L’exercice de capitalisation décrit dans ce rapport a été conduit par IPAR Think Tank dans le département de Podor (vallée du fleuve Sénégal) dans le cadre du projet « Co-développement d’Innovations pour la gestion durable des terres dans les Systèmes d’exploitation familiales d’Afrique de l’Ouest (COINS).
Il porte sur les Champs Écoles Producteurs (CEP) de Décollé et Thilambol intégrant un Système de Riziculture Intensif (SRI). Cette recherche-action avait pour objectif d’évaluer le processus de mise en œuvre des CEP-SRI, d’analyser la pertinence du paquet technique et des technologies agroécologiques utilisées, les résultats enregistrés et de tirer les enseignements des facteurs de réussite et des défis rencontrés.

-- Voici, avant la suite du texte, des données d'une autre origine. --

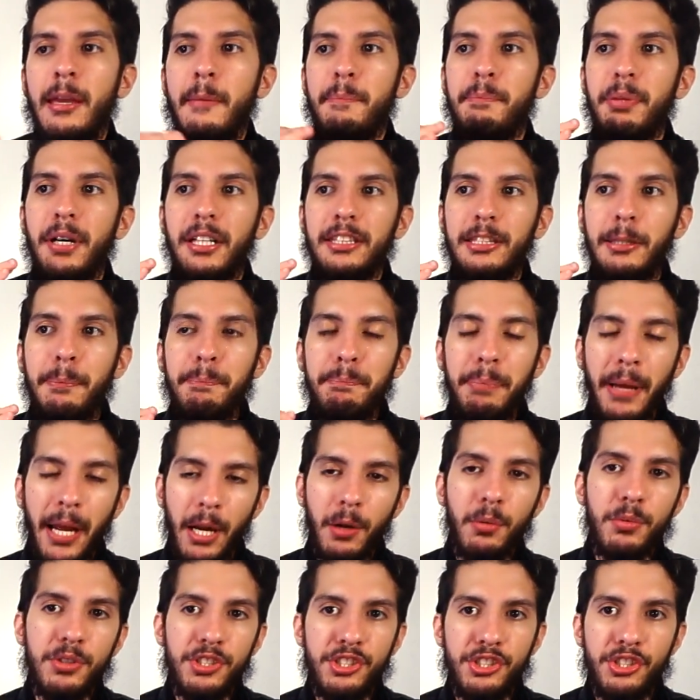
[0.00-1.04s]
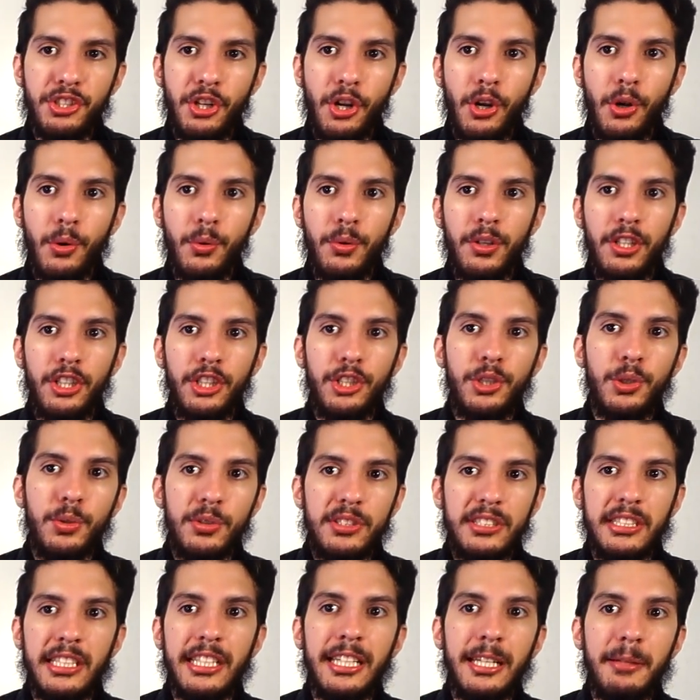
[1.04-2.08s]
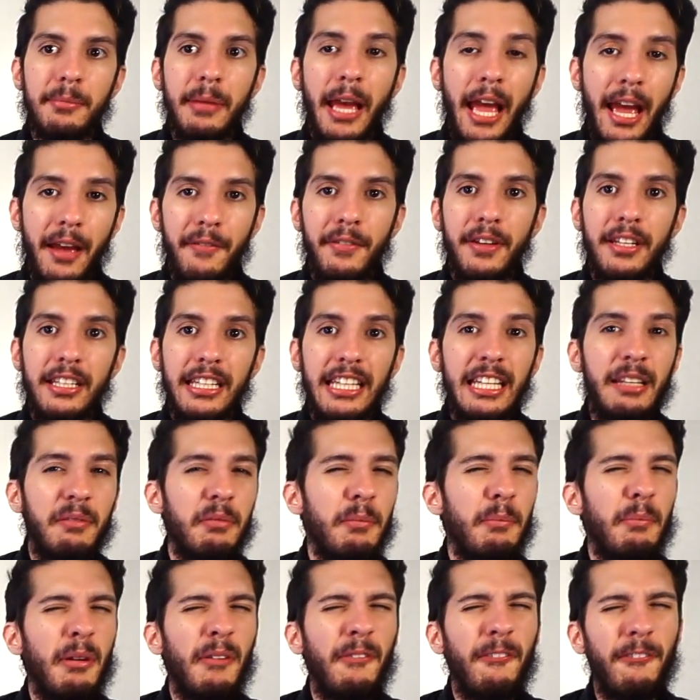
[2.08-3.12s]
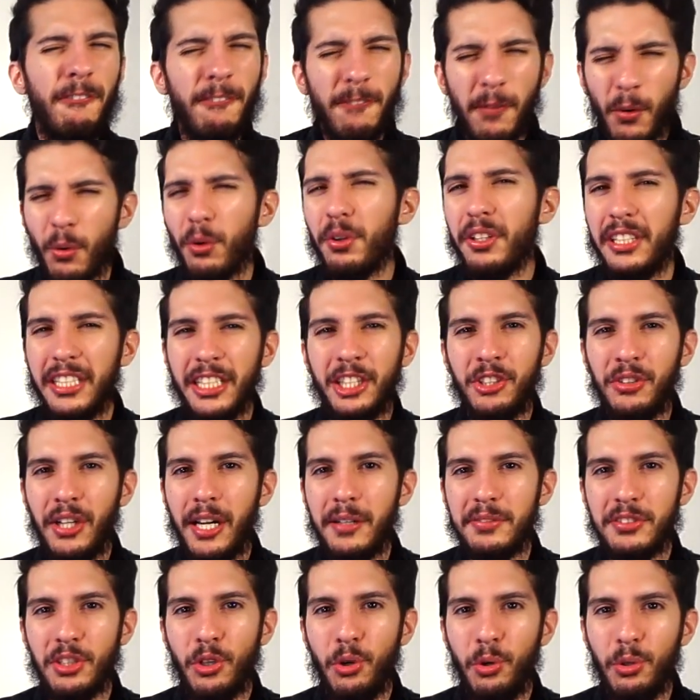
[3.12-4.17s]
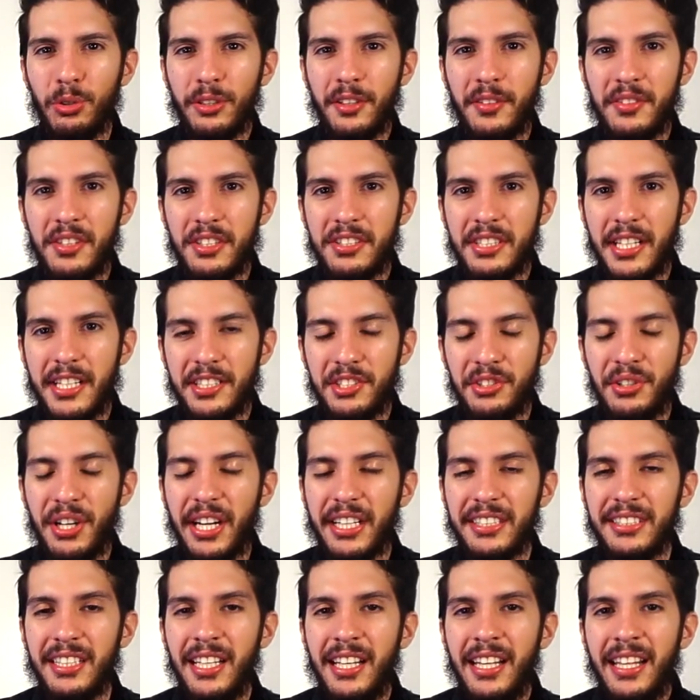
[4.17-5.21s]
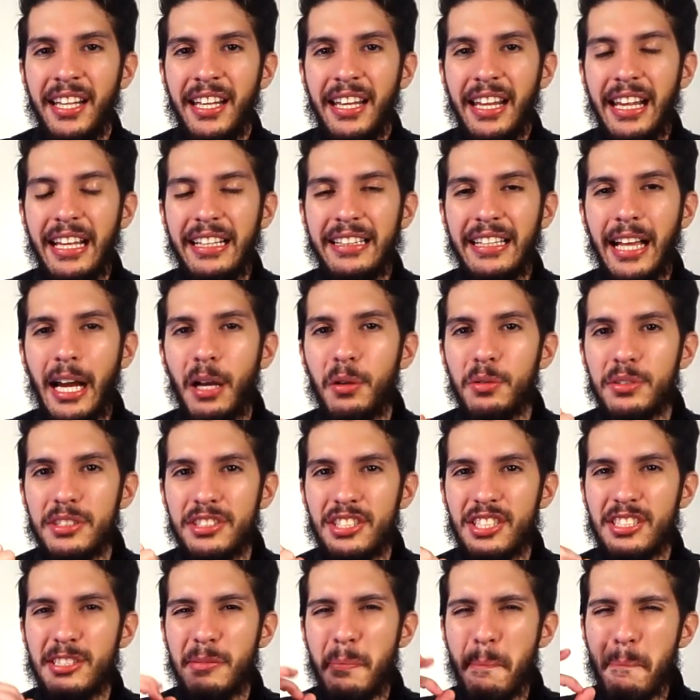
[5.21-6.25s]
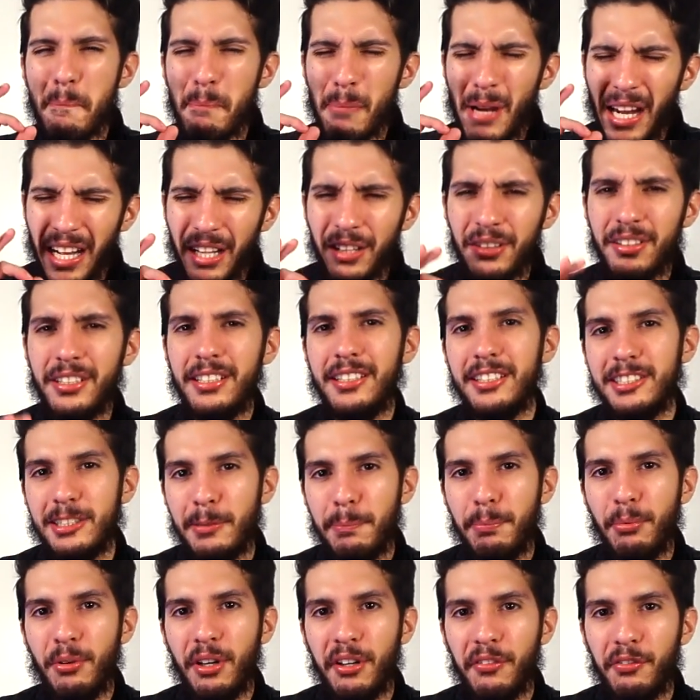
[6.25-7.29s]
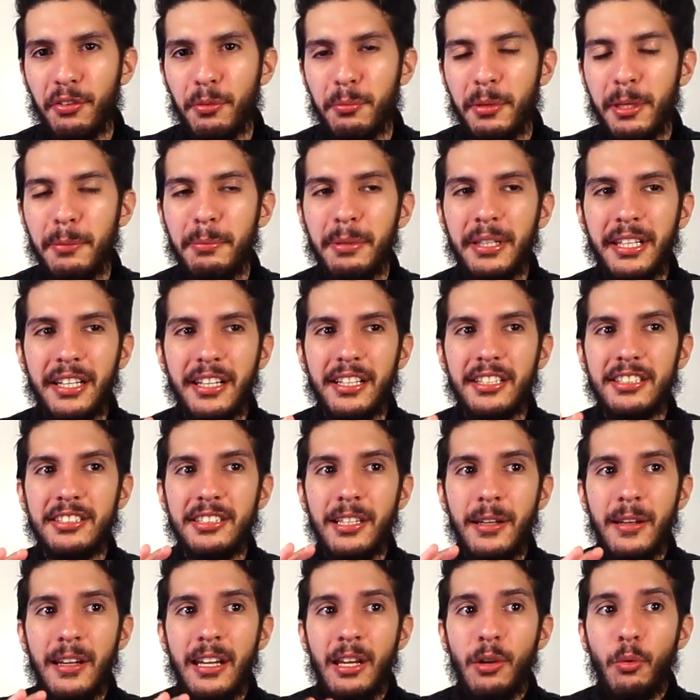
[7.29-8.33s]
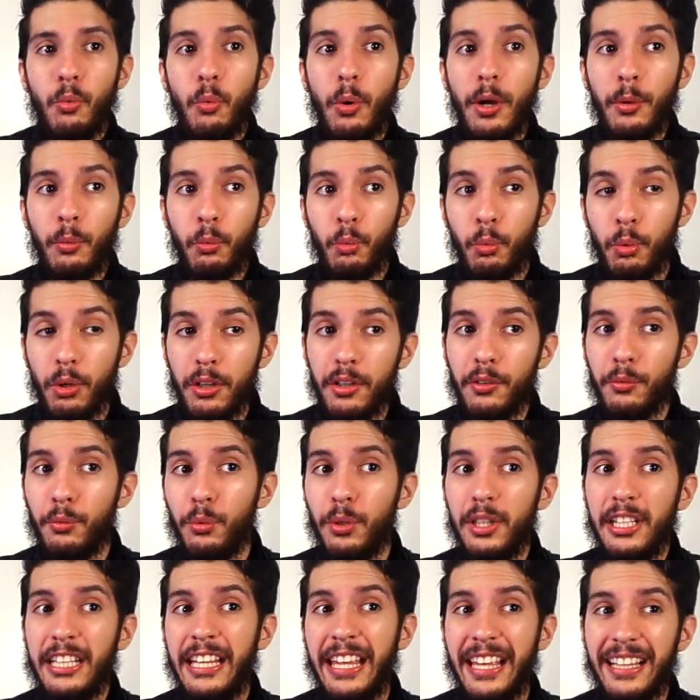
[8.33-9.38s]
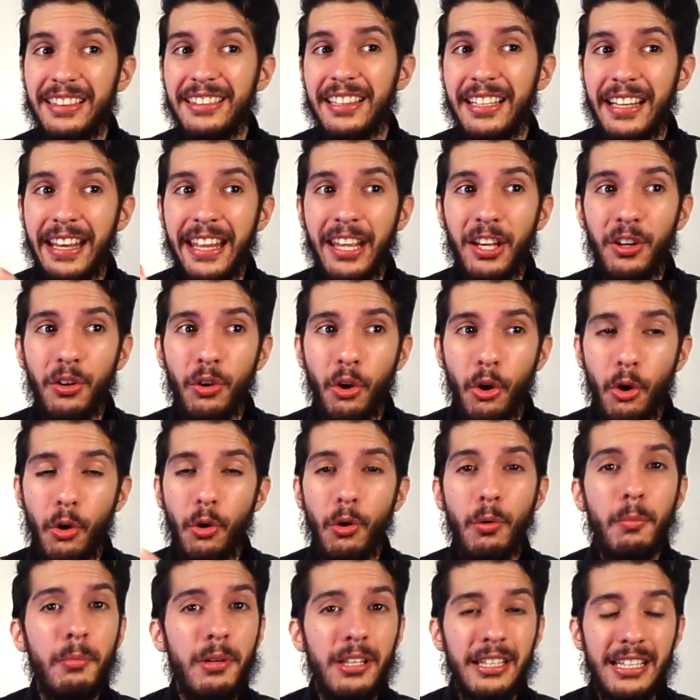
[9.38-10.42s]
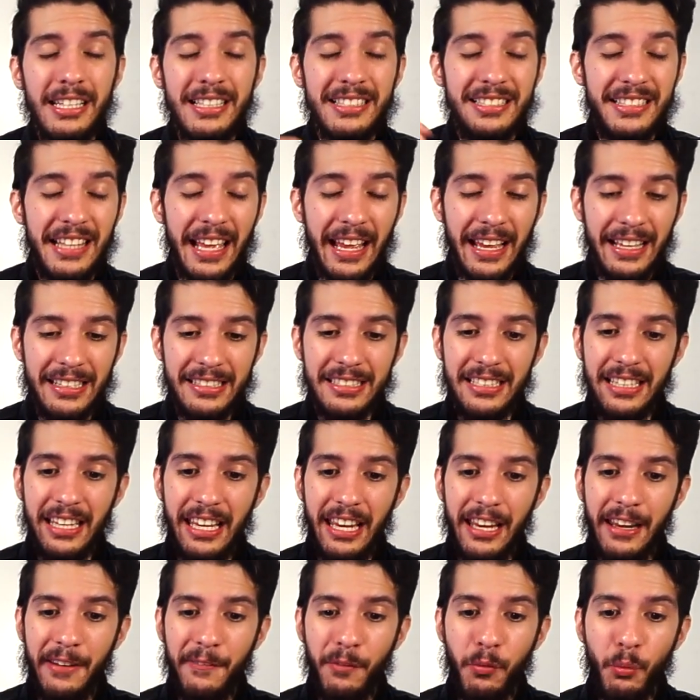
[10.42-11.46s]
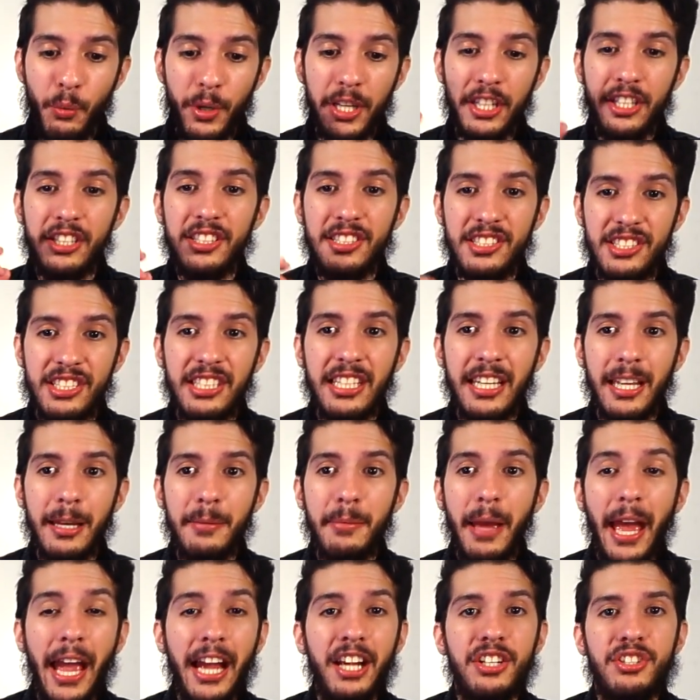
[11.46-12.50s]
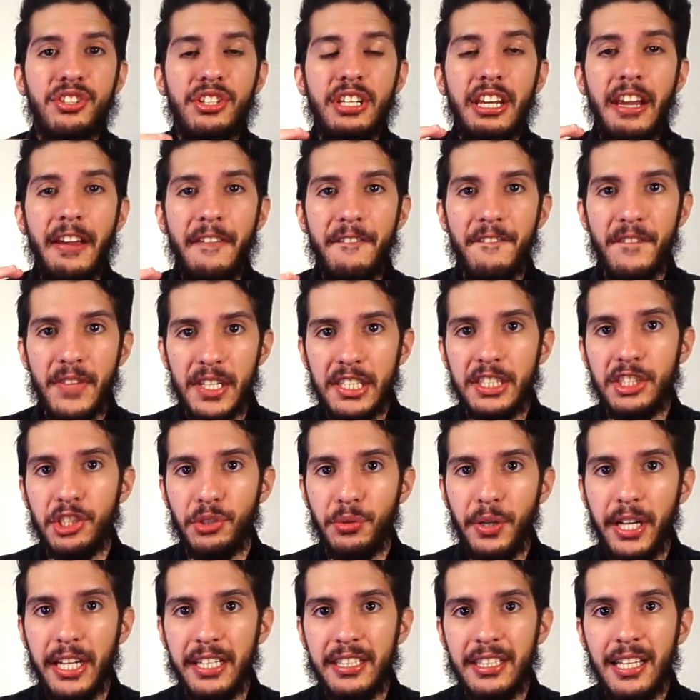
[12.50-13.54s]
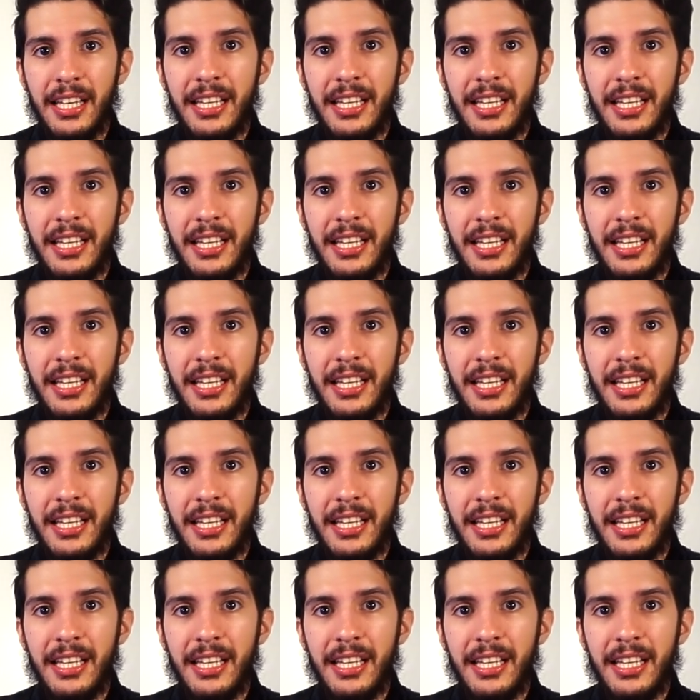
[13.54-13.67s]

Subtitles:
But the Power Stone, you see him have it even before he grabs a hold of the Tesseract. And that was just mildly disappointing for me because what would have really hit the nail home is that if we could see him actually eviscerate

Bien qu’il y ait eu des difficultés initiales liées au ciblage des membres du CEP de Décollé, les résultats de cette capitalisation révèlent que, les techniques mises en œuvre dans le CEP de Thilambol par l’équipe du projet COINS, en partenariat avec les agents de l’ANCAR ont donné des résultats satisfaisants et significatifs pour les productrices et producteurs de riz qui exploitent des parcelles de 0,20 à 0,25 ha.

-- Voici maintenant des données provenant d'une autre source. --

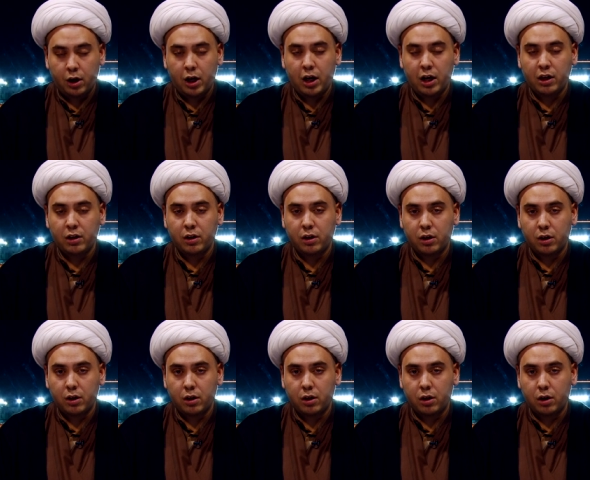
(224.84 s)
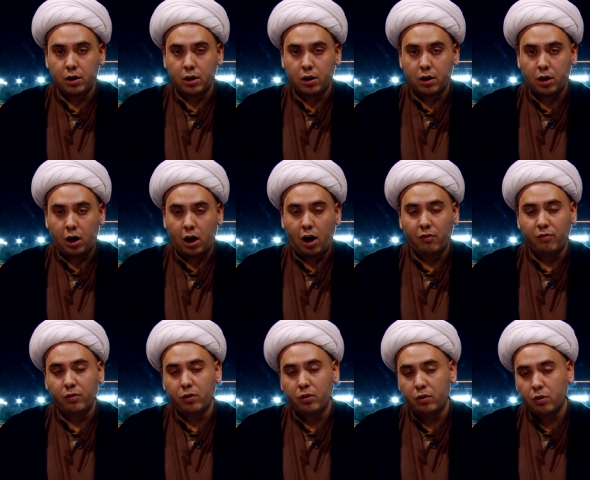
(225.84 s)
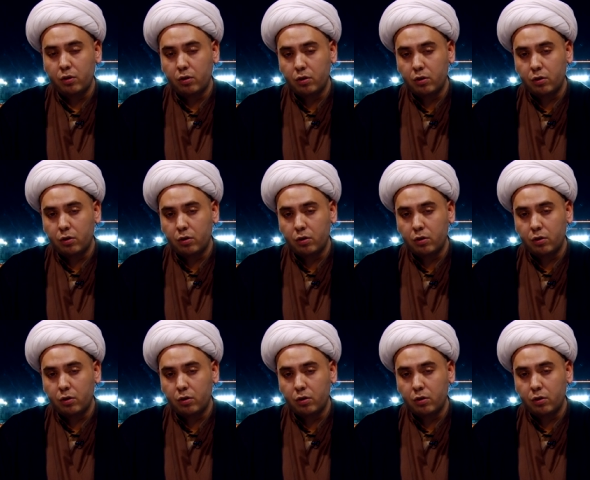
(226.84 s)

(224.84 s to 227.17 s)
in other,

Dans un contexte marqué par le changement climatique, la dégradation des terres et la baisse des rendements, l’adoption de pratiques agroécologiques durables s’est imposée comme une solution pertinente pour une meilleure gestion des ressources naturelles et un renforcement des capacités de résilience des exploitations familiales.
L’exercice de capitalisation a mis en évidence l’acquisition des connaissances des acteurs sur le SRI et l’adoption en cours dans leurs propres parcelles. Mieux encore, des producteurs non bénéficiaires des CEP, séduits par les innovations introduites dans le CEP, ont exprimé leur volonté de reproduire cette expérience dans leurs parcelles. Cela témoigne de l’adoption progressive de ces pratiques, tant par les membres des CEP que par d’autres producteurs. Au-delà des changements positifs d’attitudes et de comportements des producteurs, d’autres résultats concrets sont visibles sur le terrain, à travers notamment :
- Une amélioration des rendements et de l’autonomie alimentaire grâce à l’auto consommation ;
- Une réduction des coûts de production ;
- Une diminution de la pénibilité du travail des femmes ;
- Une durabilité environnementale accrue.

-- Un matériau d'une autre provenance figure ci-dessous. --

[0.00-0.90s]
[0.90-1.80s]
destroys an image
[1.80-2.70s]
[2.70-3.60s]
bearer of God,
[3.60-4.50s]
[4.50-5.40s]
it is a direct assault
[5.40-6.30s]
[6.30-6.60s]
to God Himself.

Pour répondre aux contraintes identifiées, l’équipe de l’IPAR en collaboration avec les services techniques concernés (ANCAR, SAED, INP, etc.), travaille à valider ces innovations qui se sont révélées adaptées aux contraintes des producteurs, qu’elles soient environnementales, techniques, socioculturelles ou économiques. L’adoption de pratiques agroécologiques et de systèmes agricoles durables apparaît ainsi comme une réponse efficace aux effets néfastes du changement climatique.